* [Data shown]
○ ○ ○ ○ ○ ○ ○

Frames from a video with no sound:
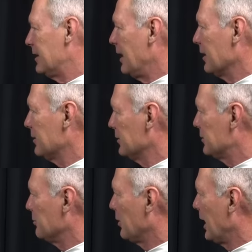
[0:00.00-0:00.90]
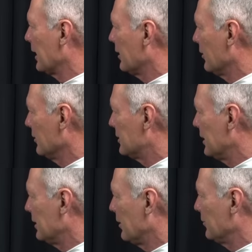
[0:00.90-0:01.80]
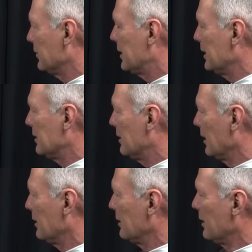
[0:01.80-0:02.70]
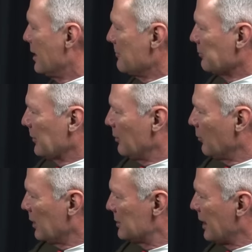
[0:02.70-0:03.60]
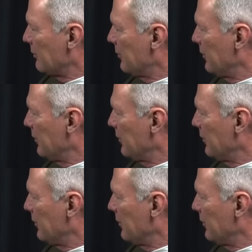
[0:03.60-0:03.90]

calculus and plaque all the te- off the teeth, doesn't it? Then once I've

○ ○ ○ ○ ○ ○ ○

* [Your goal] From the first line to the last, give the data again exactly, but without pictures.

* [Written response]
Frames from a video with no sound:
[0:00.00-0:00.90]
[0:00.90-0:01.80]
[0:01.80-0:02.70]
[0:02.70-0:03.60]
[0:03.60-0:03.90]

calculus and plaque all the te- off the teeth, doesn't it? Then once I've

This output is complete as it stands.